There can be multiple wavelengths that constructively interfere. These are called cavity modes. Lasers are carefully designed so that only one mode is amplified. This mode has an extremely precise wavelength and frequency. Since $p = h\lambda$ and $E = h\nu$, this means that photons from a laser have extremely precise momenta and energies.

The uncertainty principal says $\Delta p \Delta x > \hbar/2$. This tells you that if you prepare photons in a state with a precise $p$, the photons will have a very imprecise $x$. This doesn't just mean that you get a lot of uncertainty when you measure $x$. It means that photon is in a spread out state. It doesn't have a precise position. You can get a sense for why this is so from The more general uncertainty principle, regarding Fourier transforms

$p$ and $x$ are vectors. You can apply this to the components along the beam. At any instant, the photon has varying degrees of "presence" at a range of positions along the beam. As I said in the answer linked above, this presence is like nothing classical. It does not mean that one piece of the photon is here and another there.

While in flight, the spread out photon can interfere with itself. This can occur even if two parts of the beam separated upstream/downstream by a meter or so are routed so they meet.

When the photon hits an atom, this spread out state ends. One atom absorbs the photon, and other atoms are not disturbed.

mmesser314
  • 49,702
0

But each of them makes the others look like nonsense. It’s hard to see how any two of them could both be right.

Part of that is because you're not going to be able to begin to understand quantum mechanics until you spend a couple of years in graduate school learning it, or an equivalent amount of time and effort.

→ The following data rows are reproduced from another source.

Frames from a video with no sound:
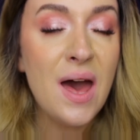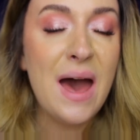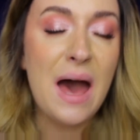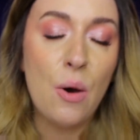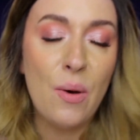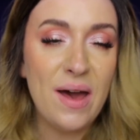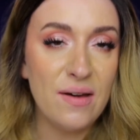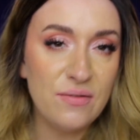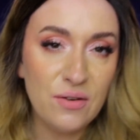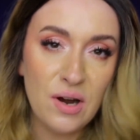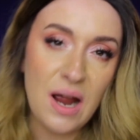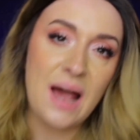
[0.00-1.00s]

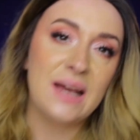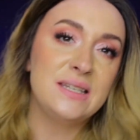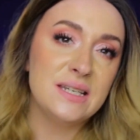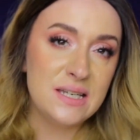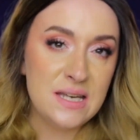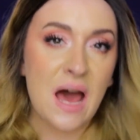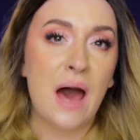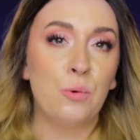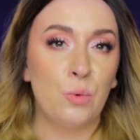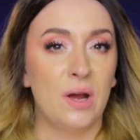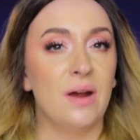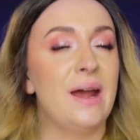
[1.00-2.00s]
However, I did not
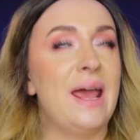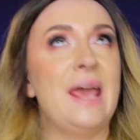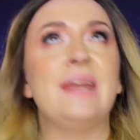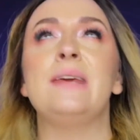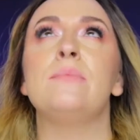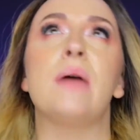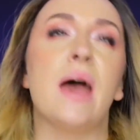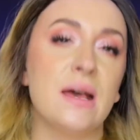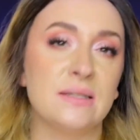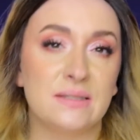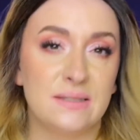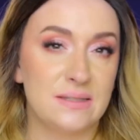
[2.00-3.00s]
wear any
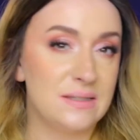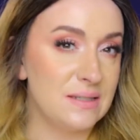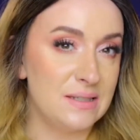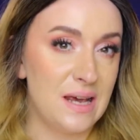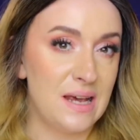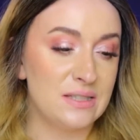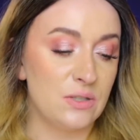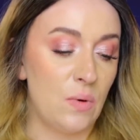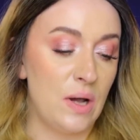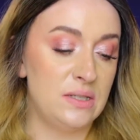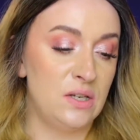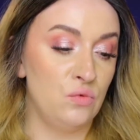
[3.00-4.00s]
masks today, so
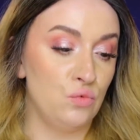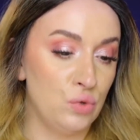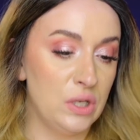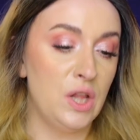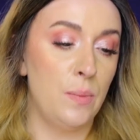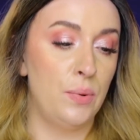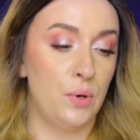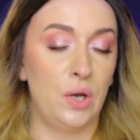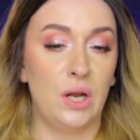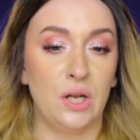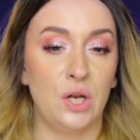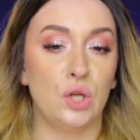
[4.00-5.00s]
I didn't really put
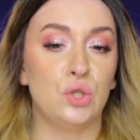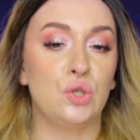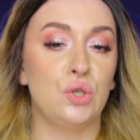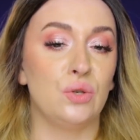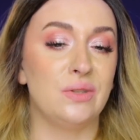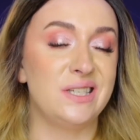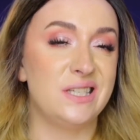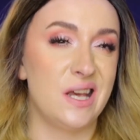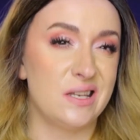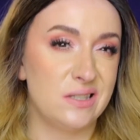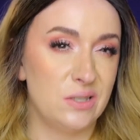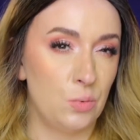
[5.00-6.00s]
it to the
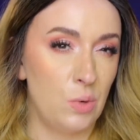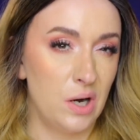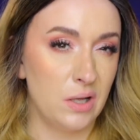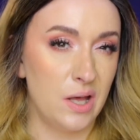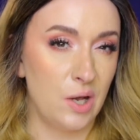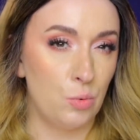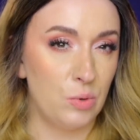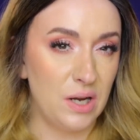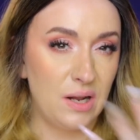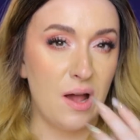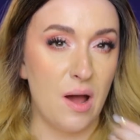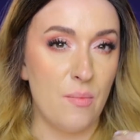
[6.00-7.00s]
test to where, like, would
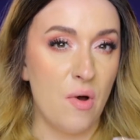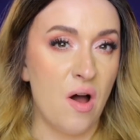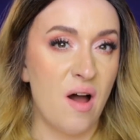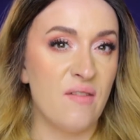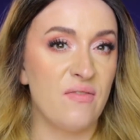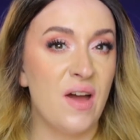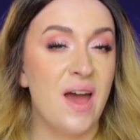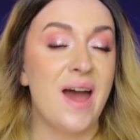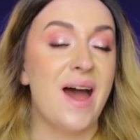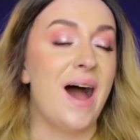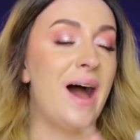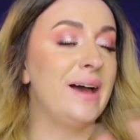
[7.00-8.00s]
it come off.
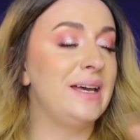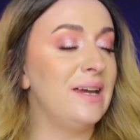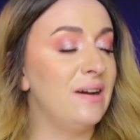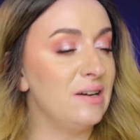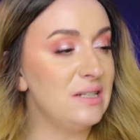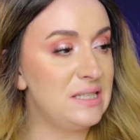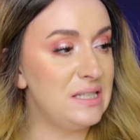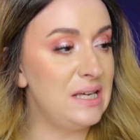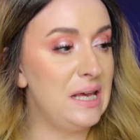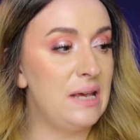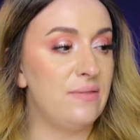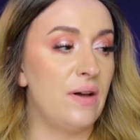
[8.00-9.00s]
I
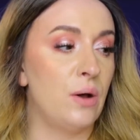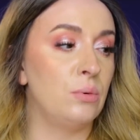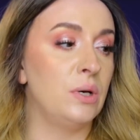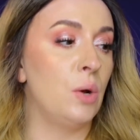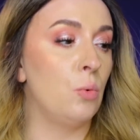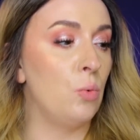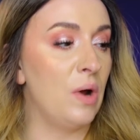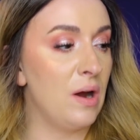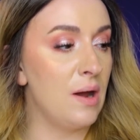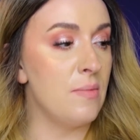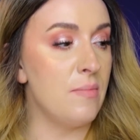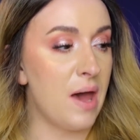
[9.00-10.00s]
guarantee if I would wear
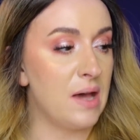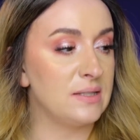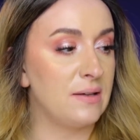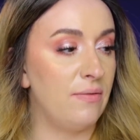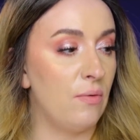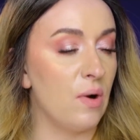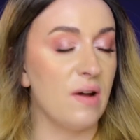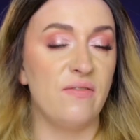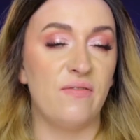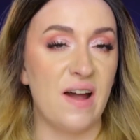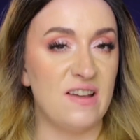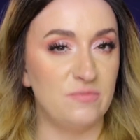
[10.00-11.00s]
a mask for
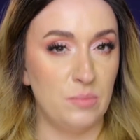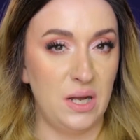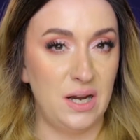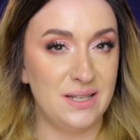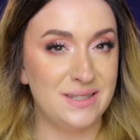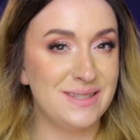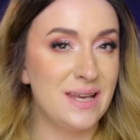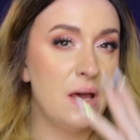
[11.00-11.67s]
5 minutes,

Even then, I don't think there's any leading quantum mechanics that claim to understand it intuitively.

In one of the "PBS Space Time" talks, the presenter says that his favorite theory about what the strings of string theory are made of is "shut up and do the mathium". In other words -- we can do the math and get results that match reality, but we don't know what's going on.

It looks like blind men explaining the elephant.

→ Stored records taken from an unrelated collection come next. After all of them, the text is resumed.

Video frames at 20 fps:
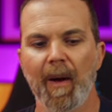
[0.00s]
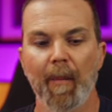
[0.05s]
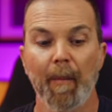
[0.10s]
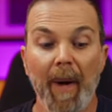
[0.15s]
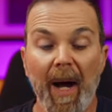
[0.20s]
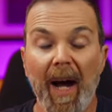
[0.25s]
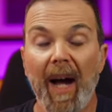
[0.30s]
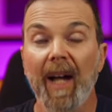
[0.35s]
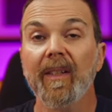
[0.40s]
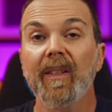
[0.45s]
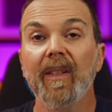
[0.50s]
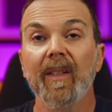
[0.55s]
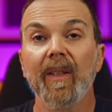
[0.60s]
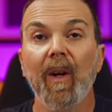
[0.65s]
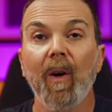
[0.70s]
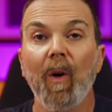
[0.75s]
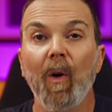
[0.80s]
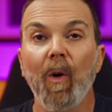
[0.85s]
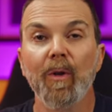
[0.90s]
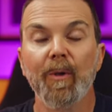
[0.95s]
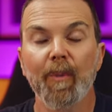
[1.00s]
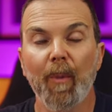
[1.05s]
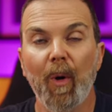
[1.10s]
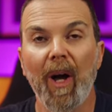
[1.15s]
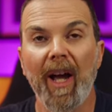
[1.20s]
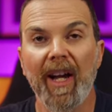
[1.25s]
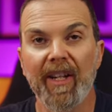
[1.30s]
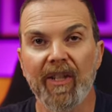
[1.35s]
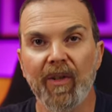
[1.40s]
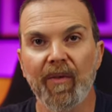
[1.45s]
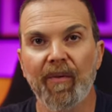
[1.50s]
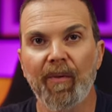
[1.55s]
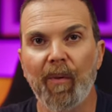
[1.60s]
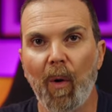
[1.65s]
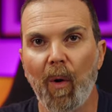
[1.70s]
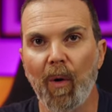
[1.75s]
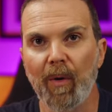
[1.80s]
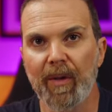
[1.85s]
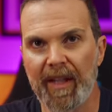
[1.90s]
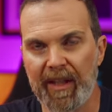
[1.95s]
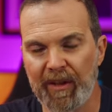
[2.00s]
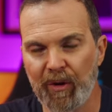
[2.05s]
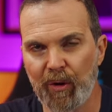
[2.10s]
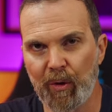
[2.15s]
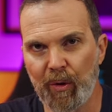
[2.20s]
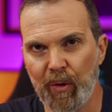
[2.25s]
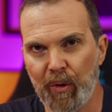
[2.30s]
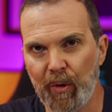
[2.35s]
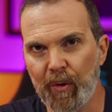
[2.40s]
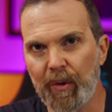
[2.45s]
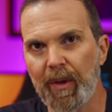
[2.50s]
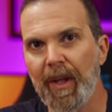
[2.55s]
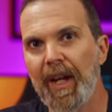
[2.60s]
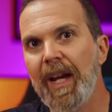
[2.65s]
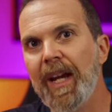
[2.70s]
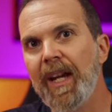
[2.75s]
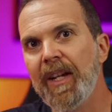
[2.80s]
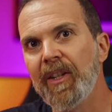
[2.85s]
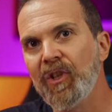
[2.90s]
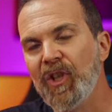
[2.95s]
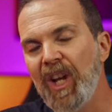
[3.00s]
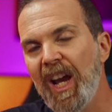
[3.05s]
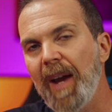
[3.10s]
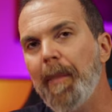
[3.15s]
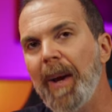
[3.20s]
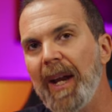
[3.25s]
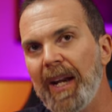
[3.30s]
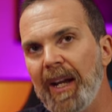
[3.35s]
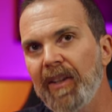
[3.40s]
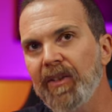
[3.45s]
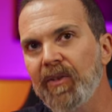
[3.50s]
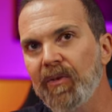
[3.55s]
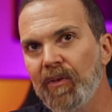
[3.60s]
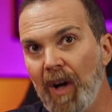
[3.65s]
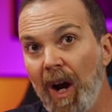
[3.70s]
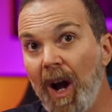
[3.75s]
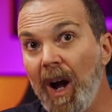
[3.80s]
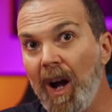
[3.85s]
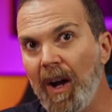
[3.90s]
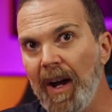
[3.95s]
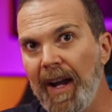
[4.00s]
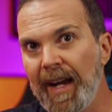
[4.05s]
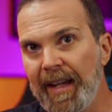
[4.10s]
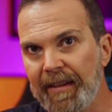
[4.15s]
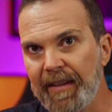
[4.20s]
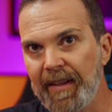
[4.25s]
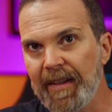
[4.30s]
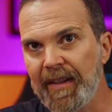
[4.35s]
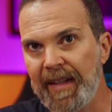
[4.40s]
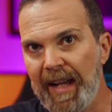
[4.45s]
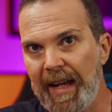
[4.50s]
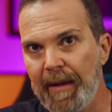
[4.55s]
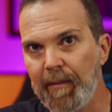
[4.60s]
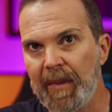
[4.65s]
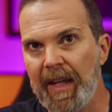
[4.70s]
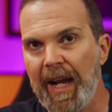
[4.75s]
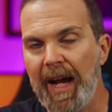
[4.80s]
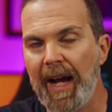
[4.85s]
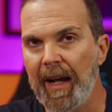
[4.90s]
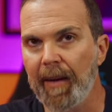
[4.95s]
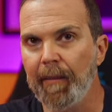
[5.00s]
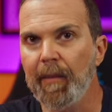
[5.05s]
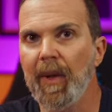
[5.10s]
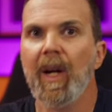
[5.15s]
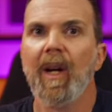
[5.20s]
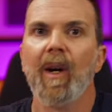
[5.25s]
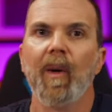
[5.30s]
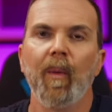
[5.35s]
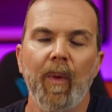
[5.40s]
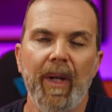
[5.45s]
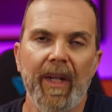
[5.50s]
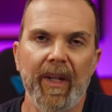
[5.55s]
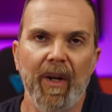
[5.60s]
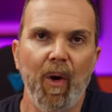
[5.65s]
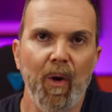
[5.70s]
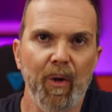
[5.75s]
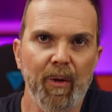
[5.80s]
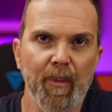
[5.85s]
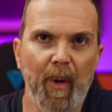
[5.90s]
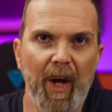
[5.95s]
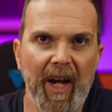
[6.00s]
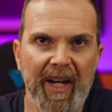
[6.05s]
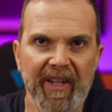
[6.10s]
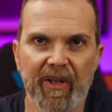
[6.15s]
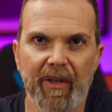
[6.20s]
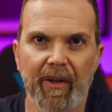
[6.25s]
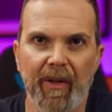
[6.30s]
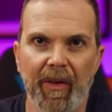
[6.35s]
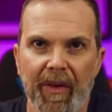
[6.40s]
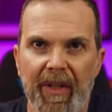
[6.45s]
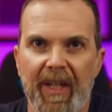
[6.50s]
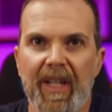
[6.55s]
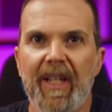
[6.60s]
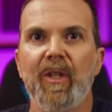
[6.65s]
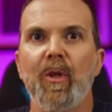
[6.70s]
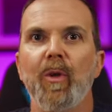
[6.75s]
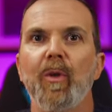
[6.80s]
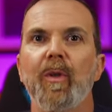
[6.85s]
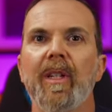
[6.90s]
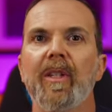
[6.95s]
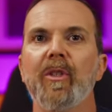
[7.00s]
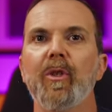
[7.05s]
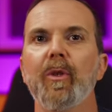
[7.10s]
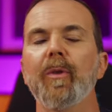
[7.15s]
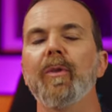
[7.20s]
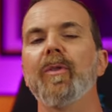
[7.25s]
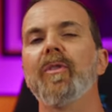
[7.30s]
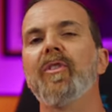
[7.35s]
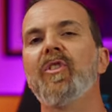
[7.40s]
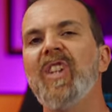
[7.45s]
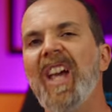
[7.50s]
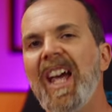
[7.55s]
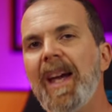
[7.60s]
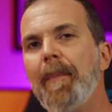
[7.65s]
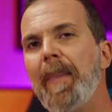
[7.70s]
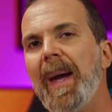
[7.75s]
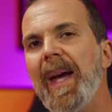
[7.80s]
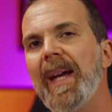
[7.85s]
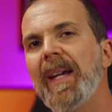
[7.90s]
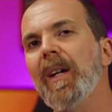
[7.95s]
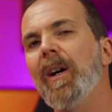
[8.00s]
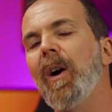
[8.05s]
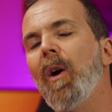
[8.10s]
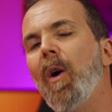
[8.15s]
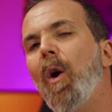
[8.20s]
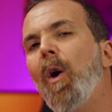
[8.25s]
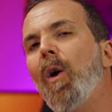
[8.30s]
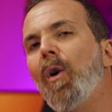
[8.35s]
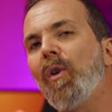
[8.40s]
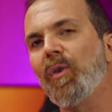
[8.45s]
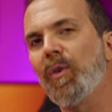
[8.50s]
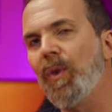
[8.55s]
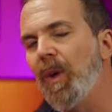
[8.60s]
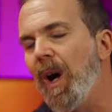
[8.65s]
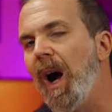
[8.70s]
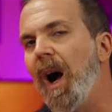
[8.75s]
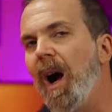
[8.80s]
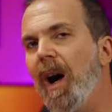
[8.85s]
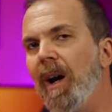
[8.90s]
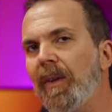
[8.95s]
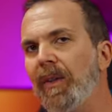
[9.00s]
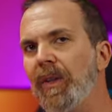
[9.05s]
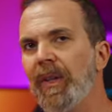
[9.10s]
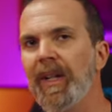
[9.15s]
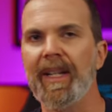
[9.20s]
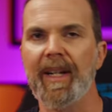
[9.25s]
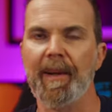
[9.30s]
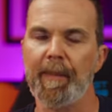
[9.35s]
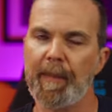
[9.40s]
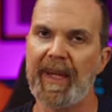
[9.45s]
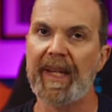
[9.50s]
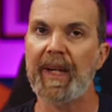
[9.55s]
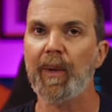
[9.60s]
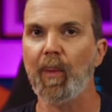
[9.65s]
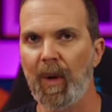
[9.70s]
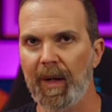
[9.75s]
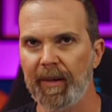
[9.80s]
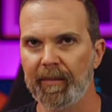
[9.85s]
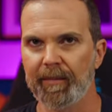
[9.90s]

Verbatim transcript: But Osmo Action 4 can shoot JPEG and RAW at the same time. With Osmo Action 3, you can shoot JPEG or RAW. You gotta pick one.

"I think I can safely say that nobody understands quantum mechanics." —Richard Feynman, The Character of Physical Law (MIT Press: Cambridge, Massachusetts, 1995), 129. wikiquote

... Energy traveling through space is not quantized, it just travels like waves wherever the waves travel, and they can interfere at any intensity. ...

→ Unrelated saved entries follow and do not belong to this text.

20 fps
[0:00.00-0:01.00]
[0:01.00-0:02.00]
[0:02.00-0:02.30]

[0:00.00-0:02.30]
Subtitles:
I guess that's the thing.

This is not inconsistent with quantum mechanics as I understand it. It sounds like you're talking about the Schrödinger equation here.

And I can imagine that maybe not all light starts out quantized, exactly. If an electron in a radio tower gets accelerated up and down in a sine wave, it will emit a classical radio wave.

If a single electron in a radio tower gets accelerated up and down in a sine wave, it will emit really big, fluffy photons, each of which will have energies way below that of visible light. For example, the middle of the FM broadcast band is around 100MHz. That's a wavelength of around 3 meters. That's around 6000000 times longer wavelength than the middle of the visible light spectrum.

Which means that for this particular radio wave, the photons are 6000000 times lower energy than visible light. It doesn't mean they're not there, or that they don't interact in a quantum way -- it just means that for any practical earthly application, there's so many of them in any reasonably detectable signal that treating them as classical EM waves doesn't lose you any useful precision.

(I'm not sure how far off I am, but just going from working with imagers at 8-12 micron that had to be cooled with liquid nitrogen and extrapolating, if you want to detect single photons at 100MHz you're going to need a detector cooled to single-digit milliKelvins.)

If it falls from one atomic orbital to another, it releases just that amount of energy. In the radio tower there’s no set amount.

Nor is there a set amount in black body radiation -- that's all random. Yet quantum mechanics was, in a large way, born out of solving the Ultraviolet Catastrophe in classical physics.

In a radio tower what you'll get is lots and lots of very low energy photons -- but each individual one still needs to follow the laws of quantum mechanics.